▶ The task:
All of the data below should come back exactly as written, minus its images.

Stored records
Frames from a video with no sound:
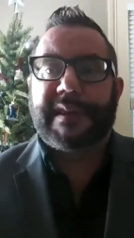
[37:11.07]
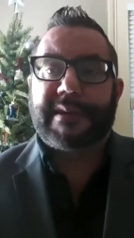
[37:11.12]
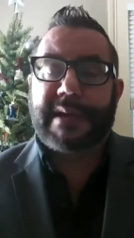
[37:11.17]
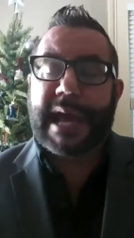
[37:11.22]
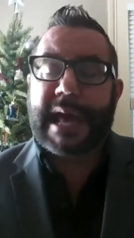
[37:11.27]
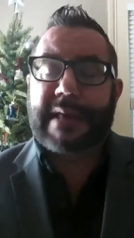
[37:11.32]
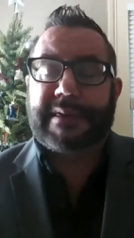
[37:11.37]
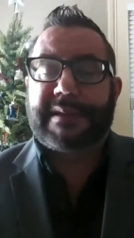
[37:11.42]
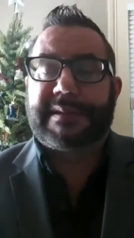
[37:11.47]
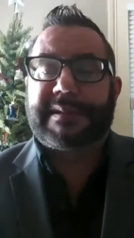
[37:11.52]

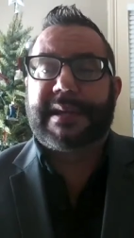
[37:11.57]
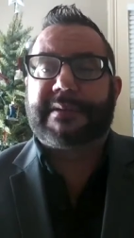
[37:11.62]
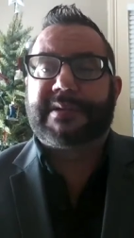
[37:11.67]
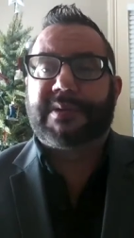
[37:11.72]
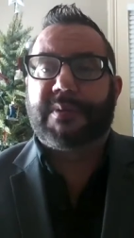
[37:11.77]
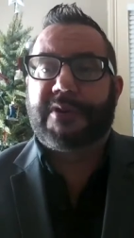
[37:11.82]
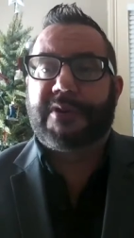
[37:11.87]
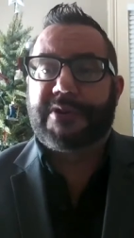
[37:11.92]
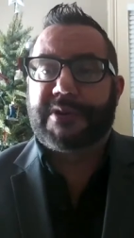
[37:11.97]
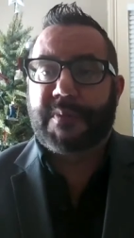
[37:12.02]
at the Sex
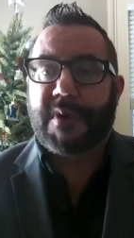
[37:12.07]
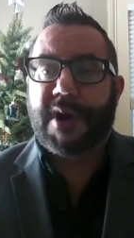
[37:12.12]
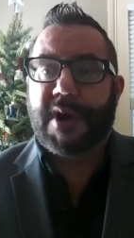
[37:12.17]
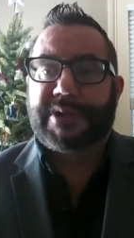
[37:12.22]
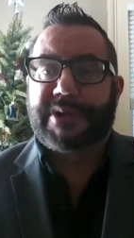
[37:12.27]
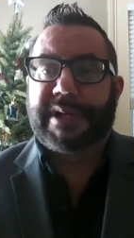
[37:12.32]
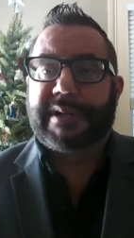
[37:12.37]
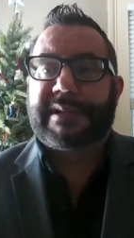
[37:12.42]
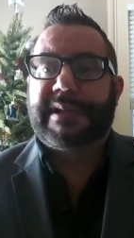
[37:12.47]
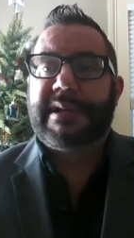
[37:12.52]
Workers
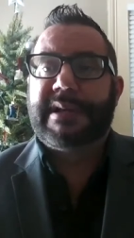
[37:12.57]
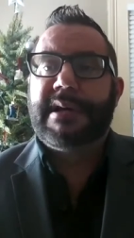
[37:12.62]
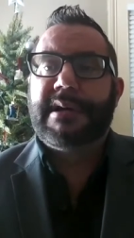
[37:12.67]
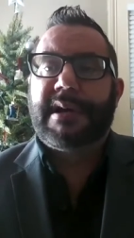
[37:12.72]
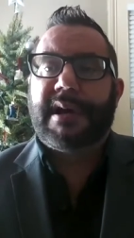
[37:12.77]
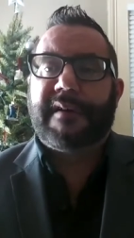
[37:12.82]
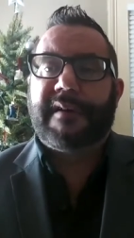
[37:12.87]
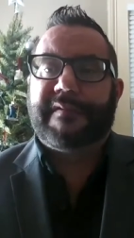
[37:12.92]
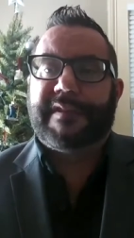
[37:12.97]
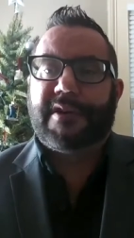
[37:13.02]
Project
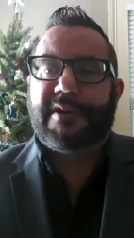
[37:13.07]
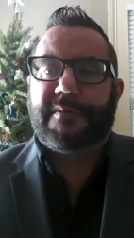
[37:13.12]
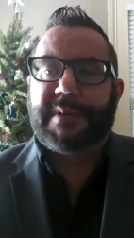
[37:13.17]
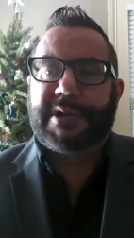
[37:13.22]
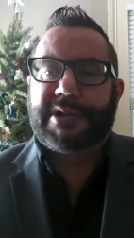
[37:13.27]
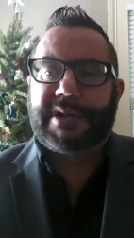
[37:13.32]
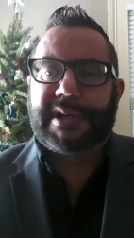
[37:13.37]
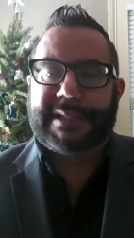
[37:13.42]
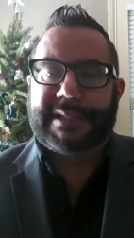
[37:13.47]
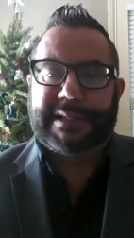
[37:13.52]
of the
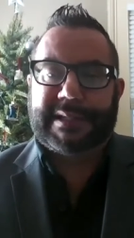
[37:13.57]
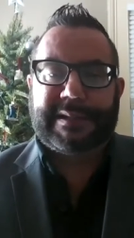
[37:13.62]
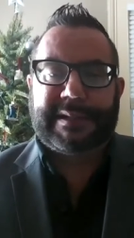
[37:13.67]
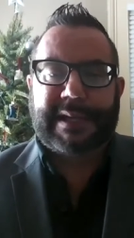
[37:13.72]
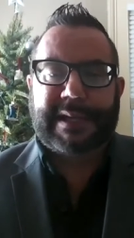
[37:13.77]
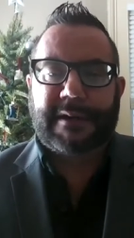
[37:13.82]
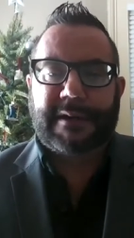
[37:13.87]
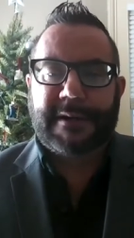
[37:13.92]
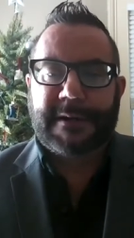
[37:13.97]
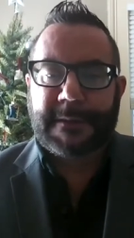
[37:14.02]
Urban Justice
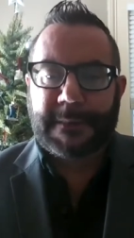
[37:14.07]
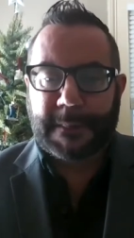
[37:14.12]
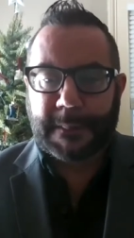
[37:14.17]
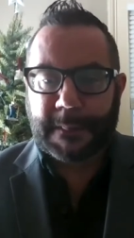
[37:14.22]
Center.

▶ Response to this exercise:
Frames from a video with no sound:
[37:11.07]
[37:11.12]
[37:11.17]
[37:11.22]
[37:11.27]
[37:11.32]
[37:11.37]
[37:11.42]
[37:11.47]
[37:11.52]

[37:11.57]
[37:11.62]
[37:11.67]
[37:11.72]
[37:11.77]
[37:11.82]
[37:11.87]
[37:11.92]
[37:11.97]
[37:12.02]
at the Sex
[37:12.07]
[37:12.12]
[37:12.17]
[37:12.22]
[37:12.27]
[37:12.32]
[37:12.37]
[37:12.42]
[37:12.47]
[37:12.52]
Workers
[37:12.57]
[37:12.62]
[37:12.67]
[37:12.72]
[37:12.77]
[37:12.82]
[37:12.87]
[37:12.92]
[37:12.97]
[37:13.02]
Project
[37:13.07]
[37:13.12]
[37:13.17]
[37:13.22]
[37:13.27]
[37:13.32]
[37:13.37]
[37:13.42]
[37:13.47]
[37:13.52]
of the
[37:13.57]
[37:13.62]
[37:13.67]
[37:13.72]
[37:13.77]
[37:13.82]
[37:13.87]
[37:13.92]
[37:13.97]
[37:14.02]
Urban Justice
[37:14.07]
[37:14.12]
[37:14.17]
[37:14.22]
Center.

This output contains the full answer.